La falta de aparcamiento cercano, el descalabro de las obras y el mal estado del pavimento actual, así como la falta de ayudas y los alquileres altos son algunos de los motivos que vecinos y comerciantes de la zona señalan como culpables de la situación de desamparo que vive la calle Calvo Sotelo.
Para Lola, de Xotelo 34, el problema es que ahora se tiene la tendencia a que todo el comercio se centre en las grandes superficies: «Estamos hablando de que para una ciudad como Logroño, ¿cuántos centros comerciales tenemos?». Lola tilda esta tendencia de un «error», porque a la larga supone que «lo que es la ciudad en sí se quede abandonada y vacía».
«La gente que estaba antes se ha jubilado y los nuevos ya no se quieren arriesgar en zonas tan abandonadas como esta», afirma Lola. «Los locales son muy caros, pero los impuestos también, entonces es lógico que no abran tiendas y que los negocios se vayan al traste», añade.

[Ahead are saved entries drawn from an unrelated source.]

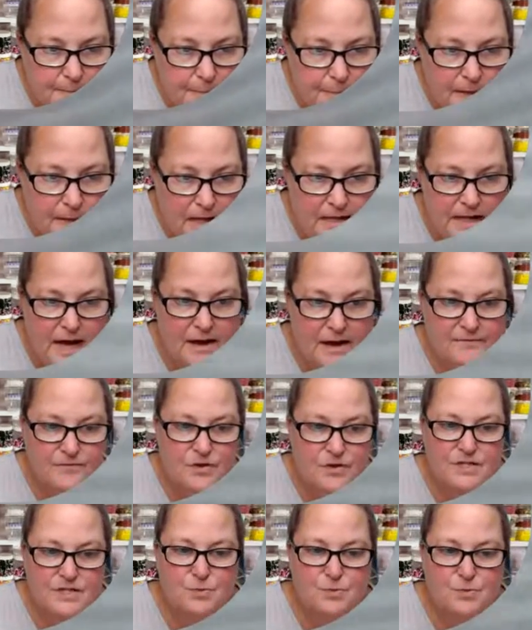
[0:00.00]
Yeah,
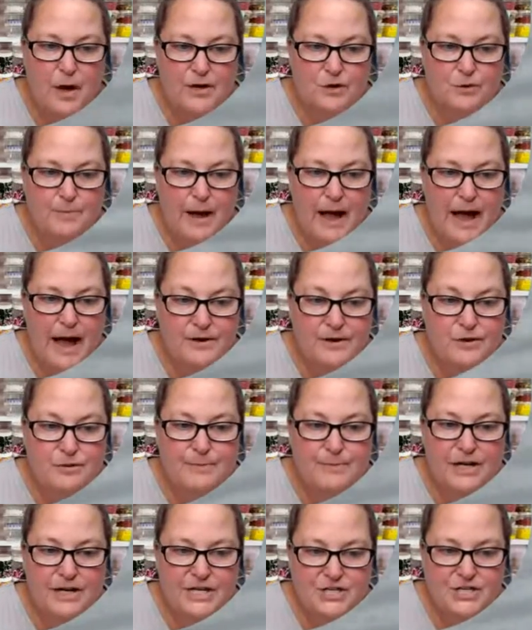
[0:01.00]
for a sweater pattern,
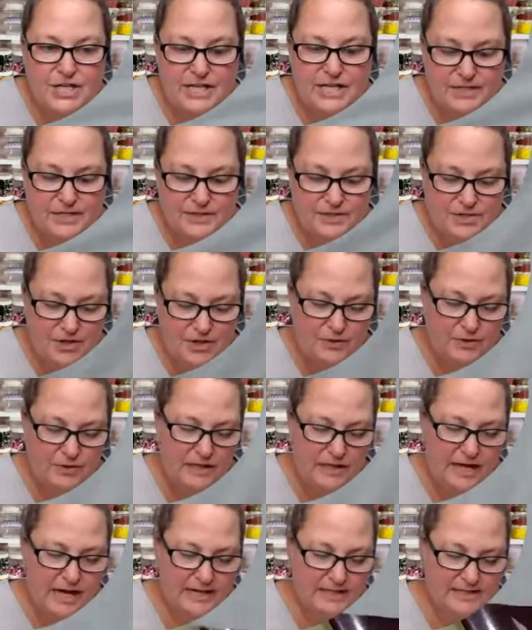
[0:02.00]
Mary Jean.
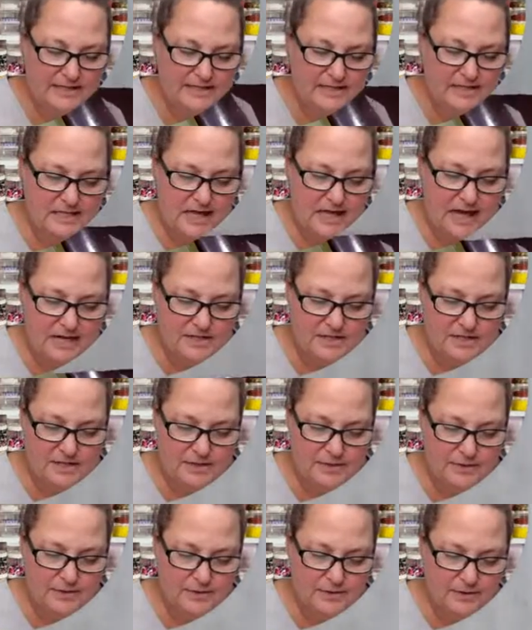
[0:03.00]
Totally. I could see that
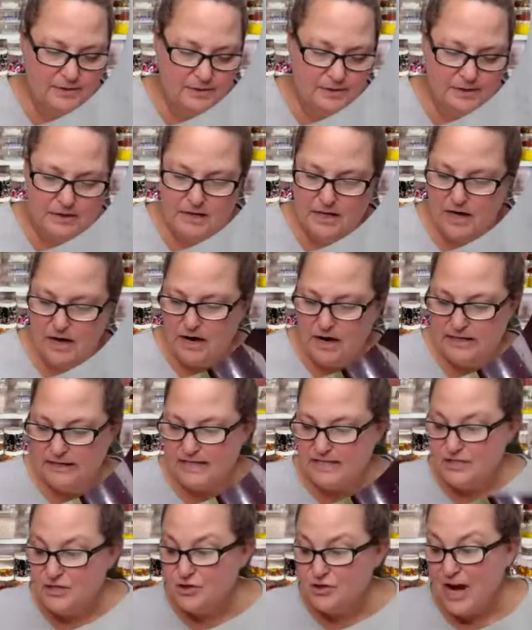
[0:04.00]
too. All right,
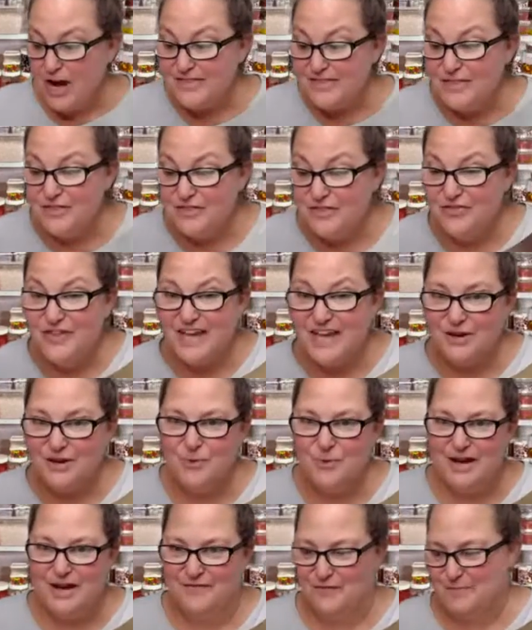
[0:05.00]
let's try the thick
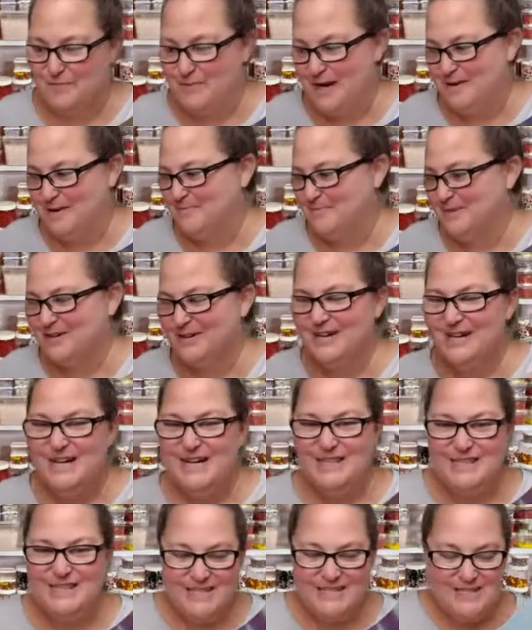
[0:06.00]
wafer paper.
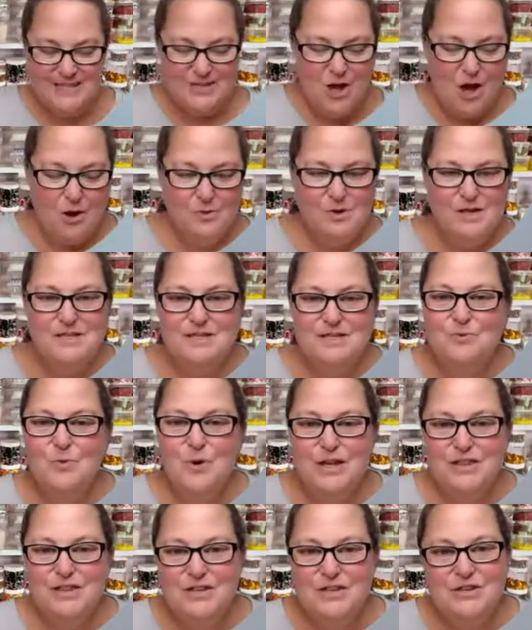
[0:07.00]
This is always the
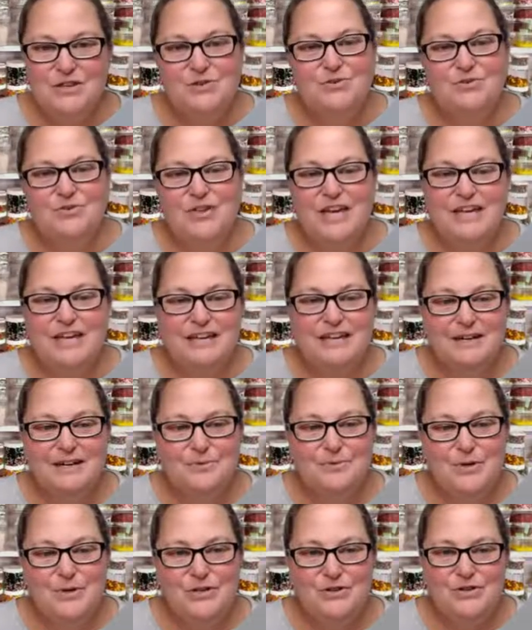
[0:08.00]
one that you think
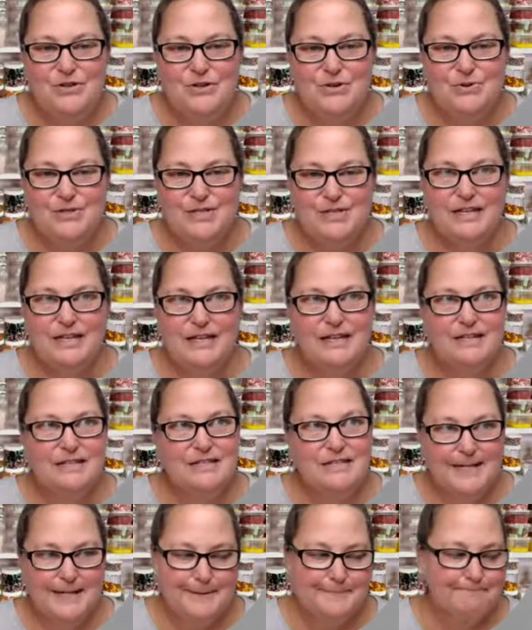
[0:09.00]
when you're using it
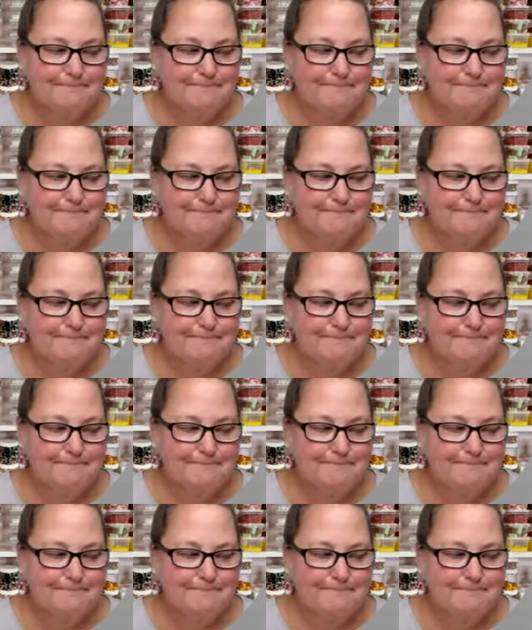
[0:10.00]
to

«Los locales son muy grandes y los alquileres muy altos, además de que la zona ahora no es muy atractiva», afirma Nati, de la librería Hijazo. «Hay que tener fe y esperar a que bajen los alquileres, o que nos den ayudas para que la ciudad no se quede tan triste porque una ciudad sin comercio, ¿qué es?», comenta Lola.
Por su parte, David, de Vapeos, cree que el principal motivo por el que la zona está tan «vacía» es por la prohibición de que entren coches y la falta de aparcamiento cercano, lo que causa que la gente se vaya «principalmente a centros comerciales: los clientes me dicen que es complicadísimo venir».
Las obras de la ira
Entre julio y diciembre de 2022 se llevaron a cabo las obras de remodelación del Paseo de Las Cien Tiendas. Tres años después la zona está plagada de socavones, baldosas sueltas o rotas y parches de hormigón. Aunque las intervenciones está previsto que empiecen a finales de este año, precisamente esta calle, debido a las obras en el antiguo solar de Maristas, va a ser la última en ser intervenida.
«Vas por cualquier zona de Logroño y está infinitamente mejor que esta. El pavimento tiene socavones», afirma Nati.

«Ahora estamos con la esperanza de que cuando terminen las obras de Maristas y de la residencia de Adoratrices arreglen por fin el piso, porque están todas las baldosas que se mueven. El barrio está muy estropeado. Desde que hicieron las obras no se ha mantenido», comenta una vecina.
Nati, también confía en que la situación cambie con la edificación de las viviendas de Maristas y cuando «se terminen las obras», comenta resoplando. Antes de las obras que afectaron a este tramo de la calle, en su local no entraba agua, «pero ahora cuando llueve sí y no es algo que solo me ocurra a mí». «Tengo unas ganas locas de que lo arreglen», añade.
El negocio de David se vio bastante afectado por las obras, aunque añade que fue peor para la ortopedia que estaba situada en el local contiguo y que ya ha echado el cierre: «Las sillas de ruedas tenían que hacer malabarismos para entrar».
David afirma que «este desastre no se puede quedar así», por lo que a los comerciantes y vecinos de la zona les toca «sufrir otra vez».

«Las obras que vaya tela con las obras, las aceras que vaya tela con las aceras, que es que todo eso lo hemos sufrido… Que es muy bonito ser valiente, abrir un negocio y tirar para adelante. Pero, claro, si cada día hay menos movimiento y menos gente y no dejan aparcar y a quien aparca le meten 200 euros de multa, pues la gente al final, ¿qué acaba haciendo? Coger el coche, irse a un comercial y abandonar lo que es el centro», lamenta Lola.
«Con lo que estas calles han sido, lo que deberían pensar es en motivar para que se abrieran negocios. Nos tienen que ayudar a que las zonas vivan. Lo que no se puede permitir es que todo se quede abandonado», sentencia Lola.